◆ Task objective: In the material below, find the line containing "[0:00.00-0:00.90]" and the line containing "Lip reading: No". Output those two lines and all lines between them exactly, without pictures.

━━━━━━━━

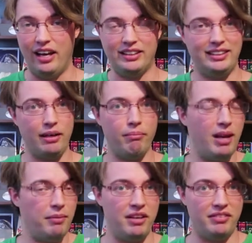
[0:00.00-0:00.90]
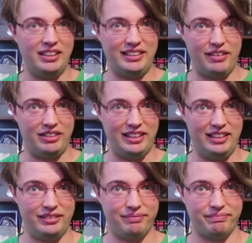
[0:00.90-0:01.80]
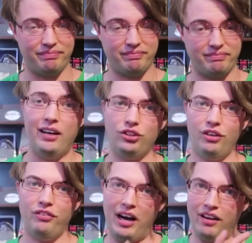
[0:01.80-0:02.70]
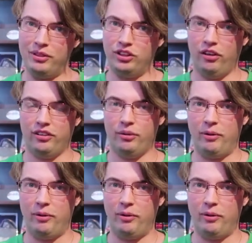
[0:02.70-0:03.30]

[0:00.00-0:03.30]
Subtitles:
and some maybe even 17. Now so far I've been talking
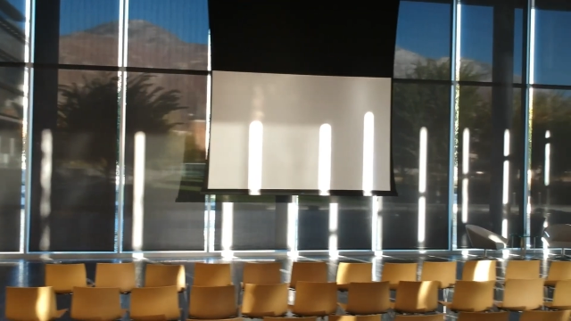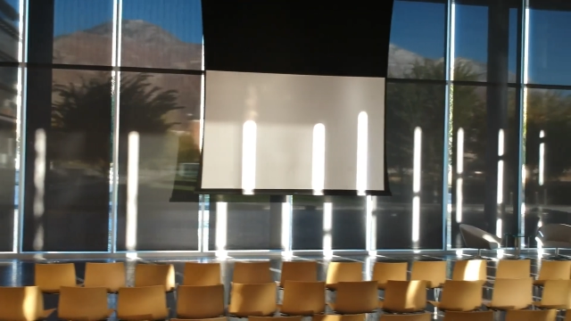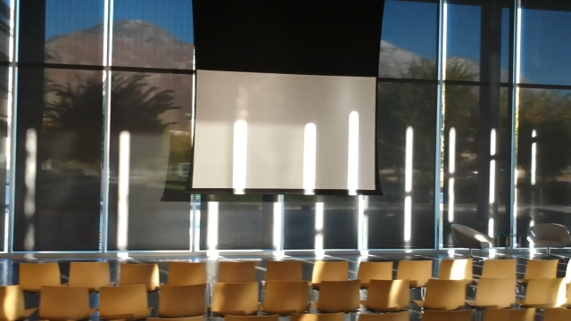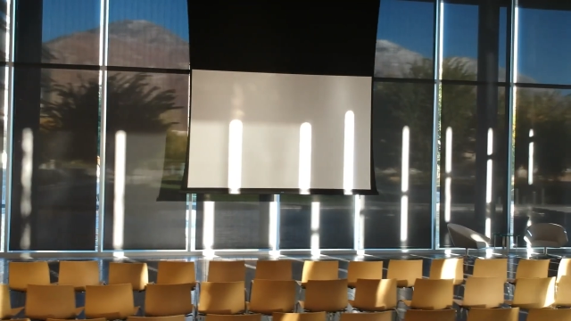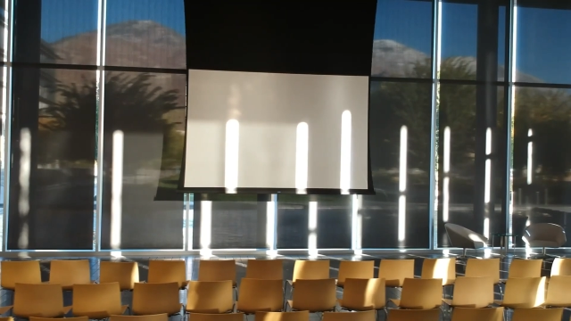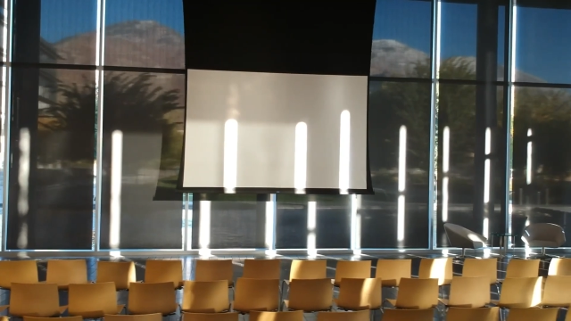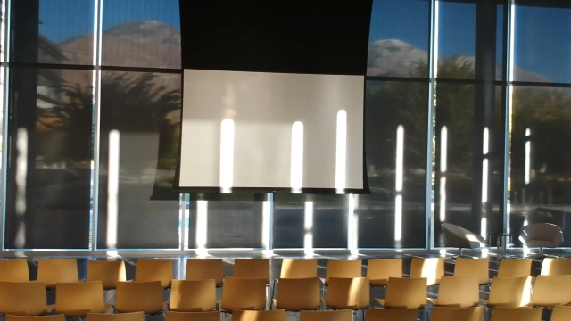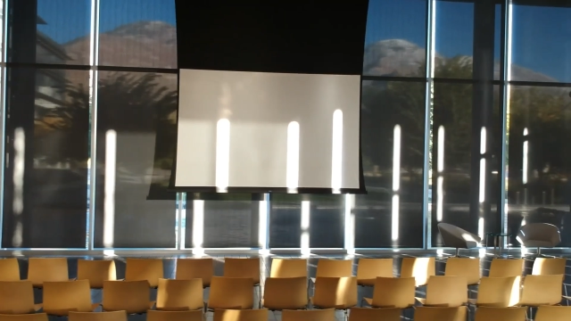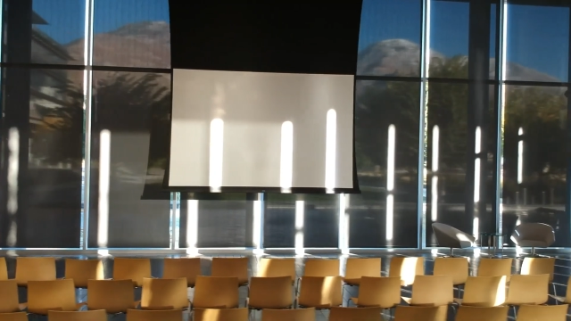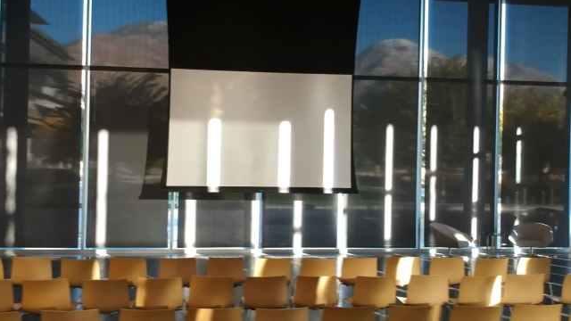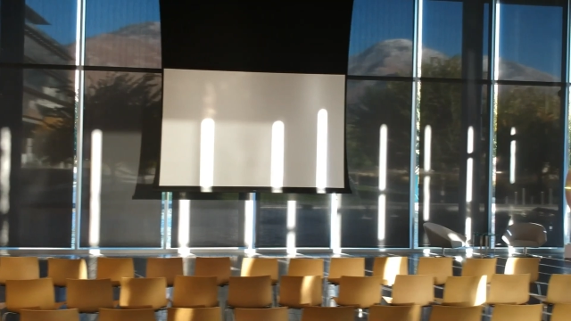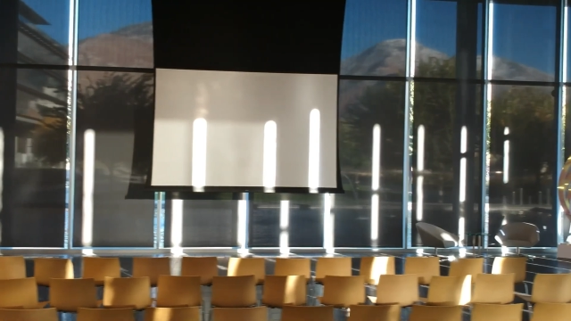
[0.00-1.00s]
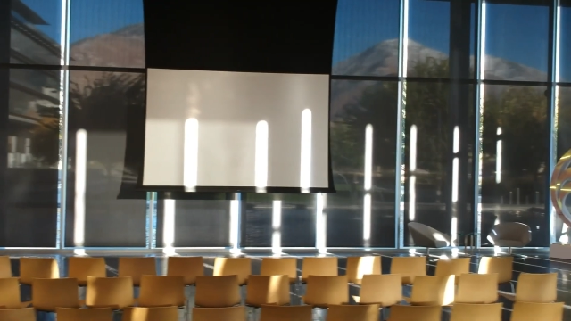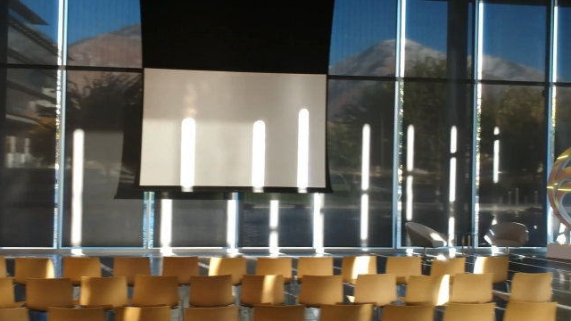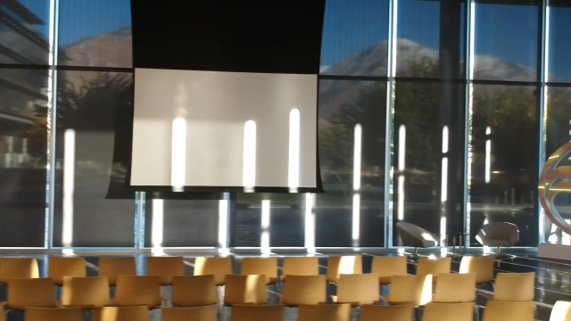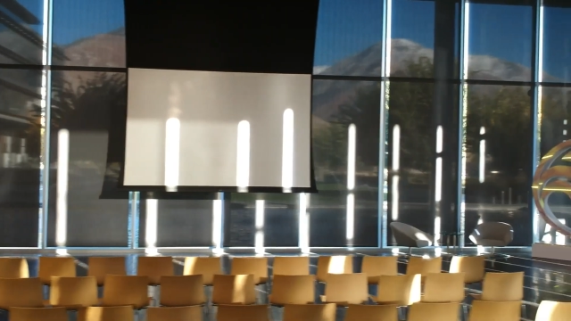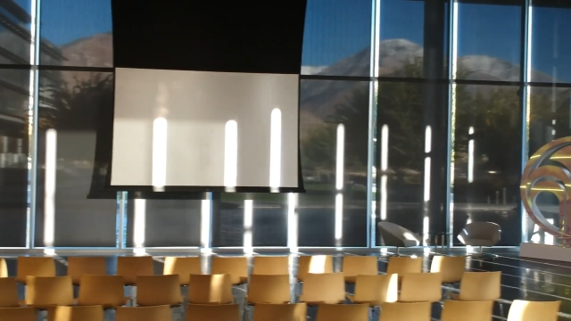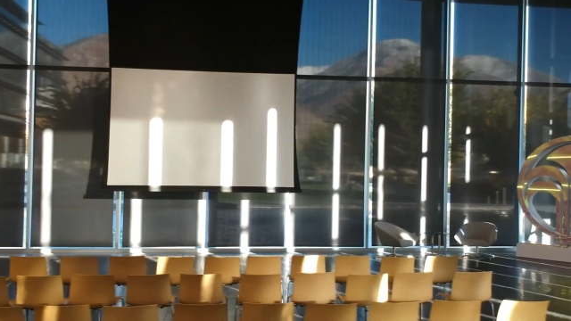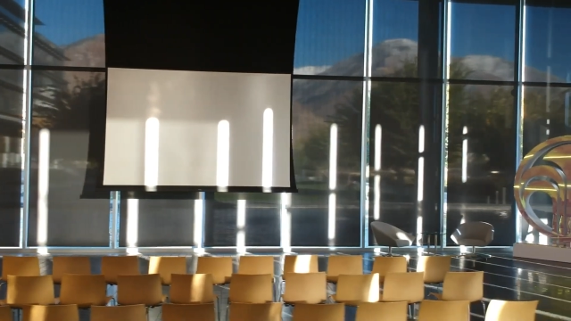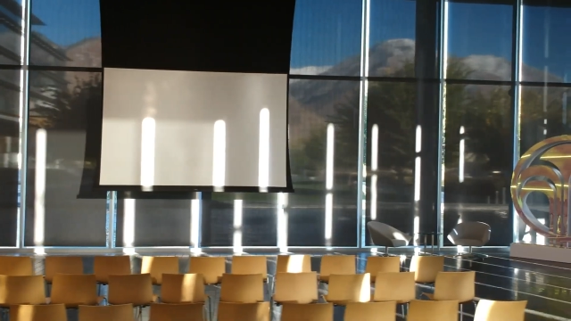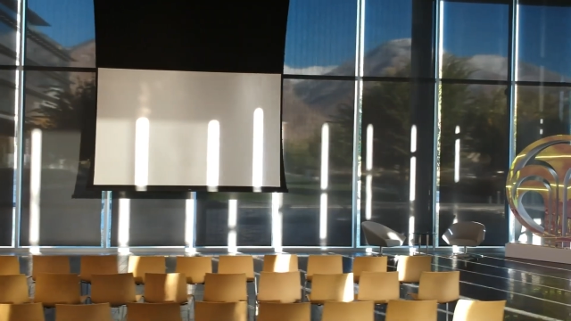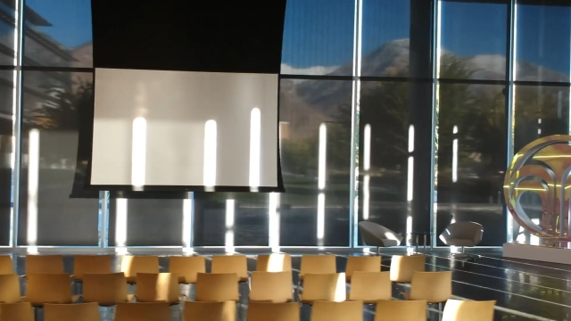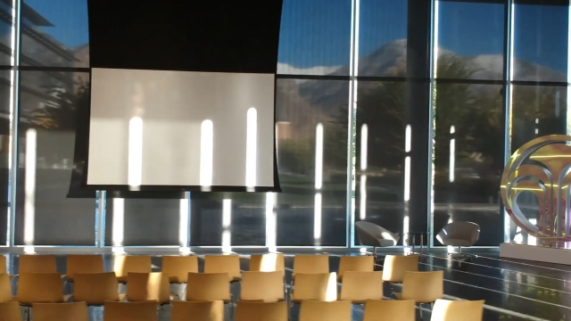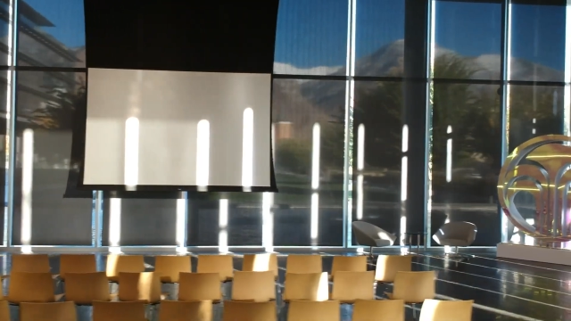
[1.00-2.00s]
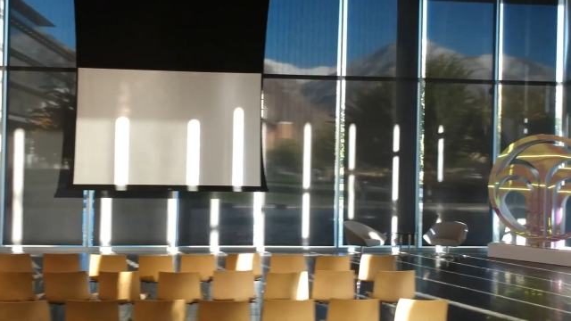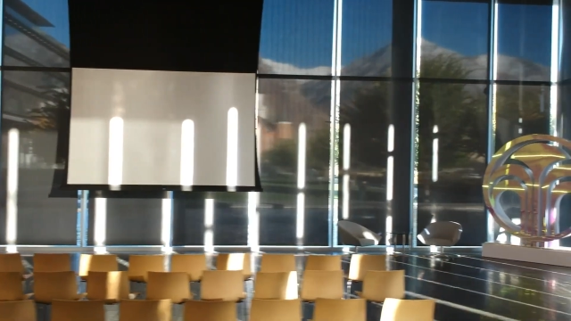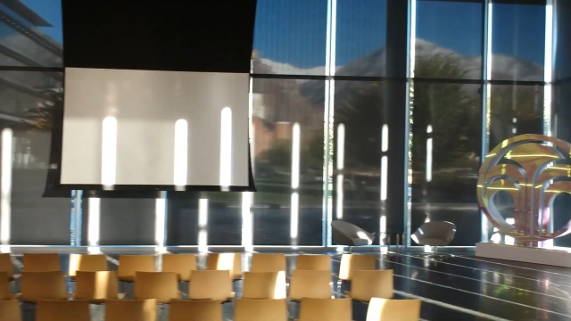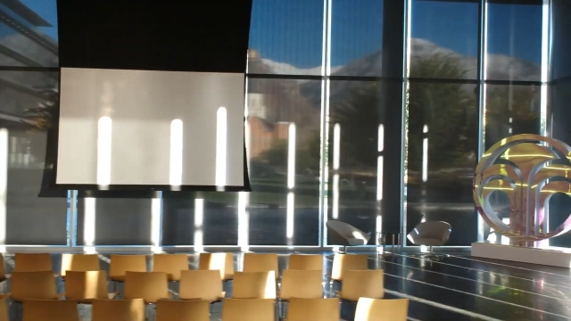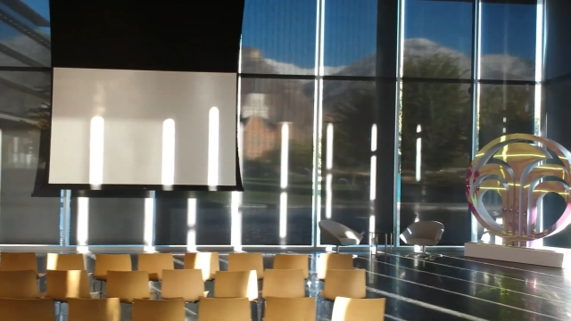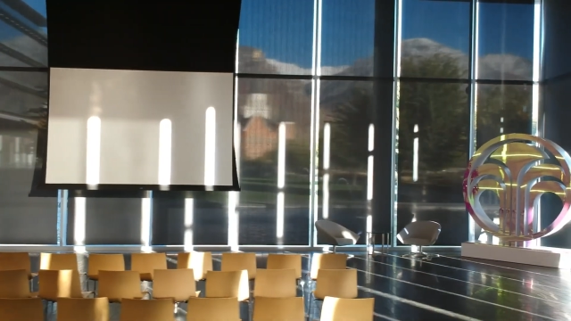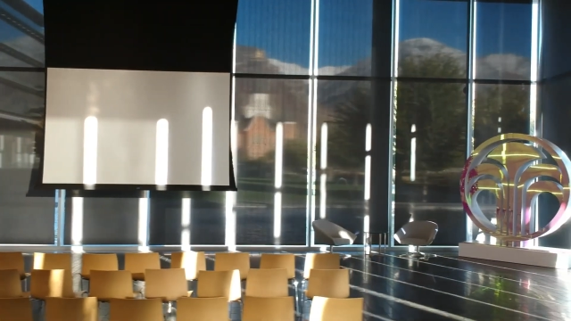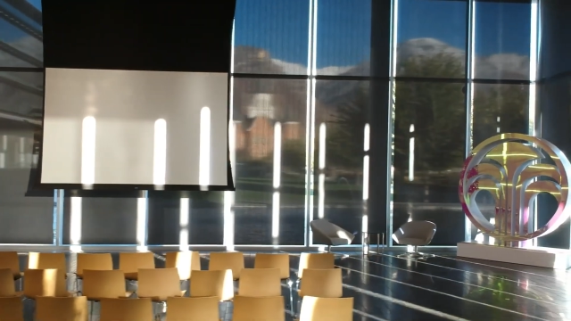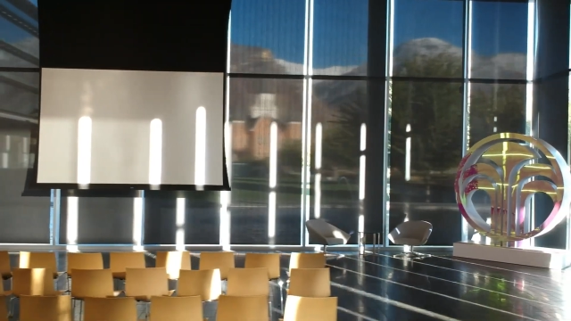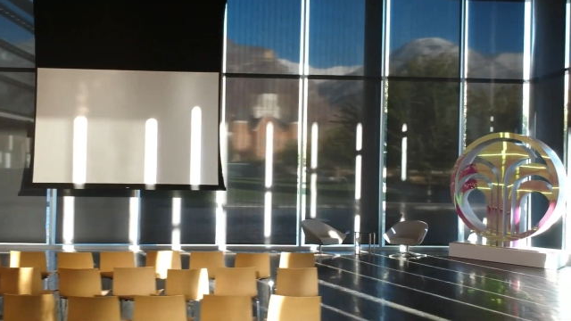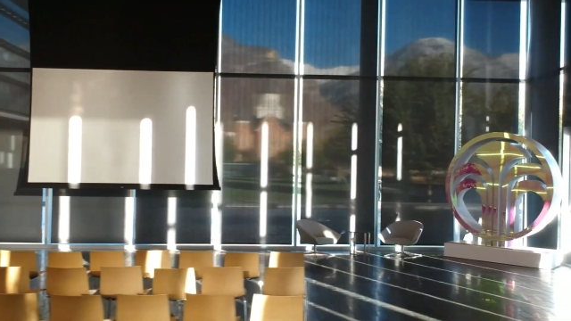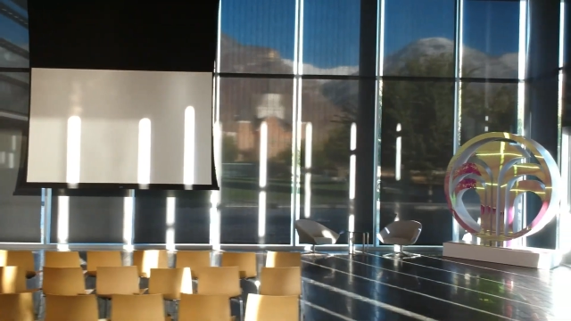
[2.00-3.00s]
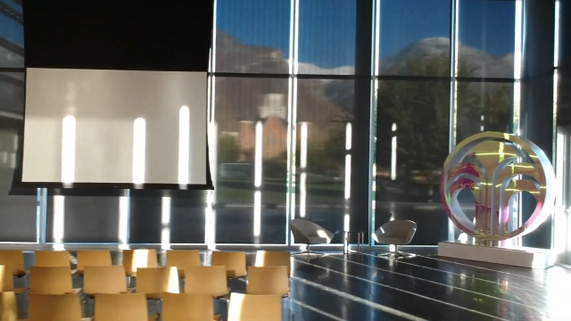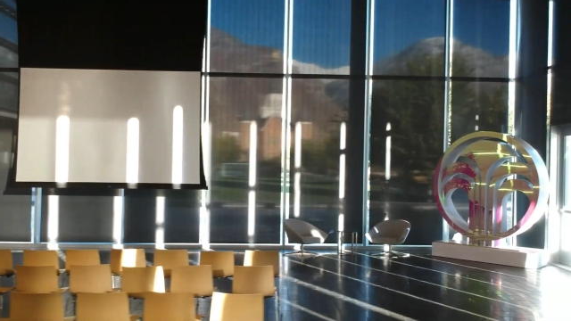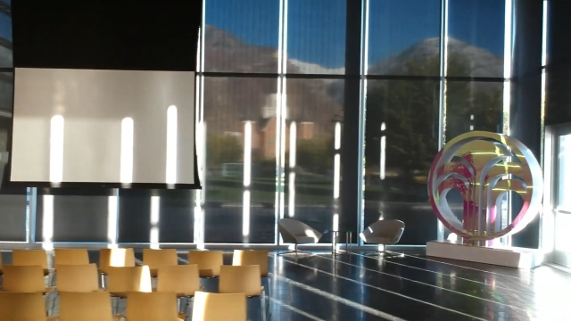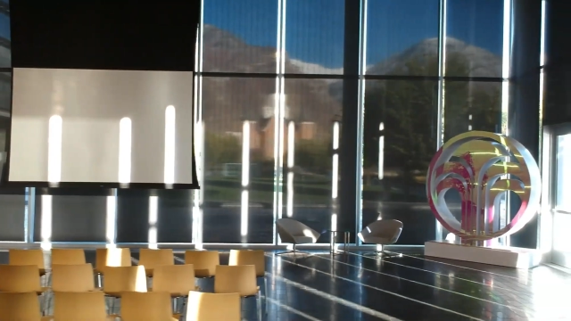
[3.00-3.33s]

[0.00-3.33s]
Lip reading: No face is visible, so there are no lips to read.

━━━━━━━━

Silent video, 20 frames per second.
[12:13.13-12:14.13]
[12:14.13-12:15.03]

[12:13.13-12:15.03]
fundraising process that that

━━━━━━━━

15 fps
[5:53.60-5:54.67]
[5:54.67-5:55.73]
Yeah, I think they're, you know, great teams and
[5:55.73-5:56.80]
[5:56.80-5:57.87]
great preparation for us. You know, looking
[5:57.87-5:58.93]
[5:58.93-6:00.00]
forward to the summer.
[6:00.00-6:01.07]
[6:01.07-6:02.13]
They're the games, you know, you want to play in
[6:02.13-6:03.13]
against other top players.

━━━━━━━━

◆ Answer section:
[0:00.00-0:00.90]
[0:00.90-0:01.80]
[0:01.80-0:02.70]
[0:02.70-0:03.30]

[0:00.00-0:03.30]
Subtitles:
and some maybe even 17. Now so far I've been talking
[0.00-1.00s]
[1.00-2.00s]
[2.00-3.00s]
[3.00-3.33s]

[0.00-3.33s]
Lip reading: No face is visible, so there are no lips to read.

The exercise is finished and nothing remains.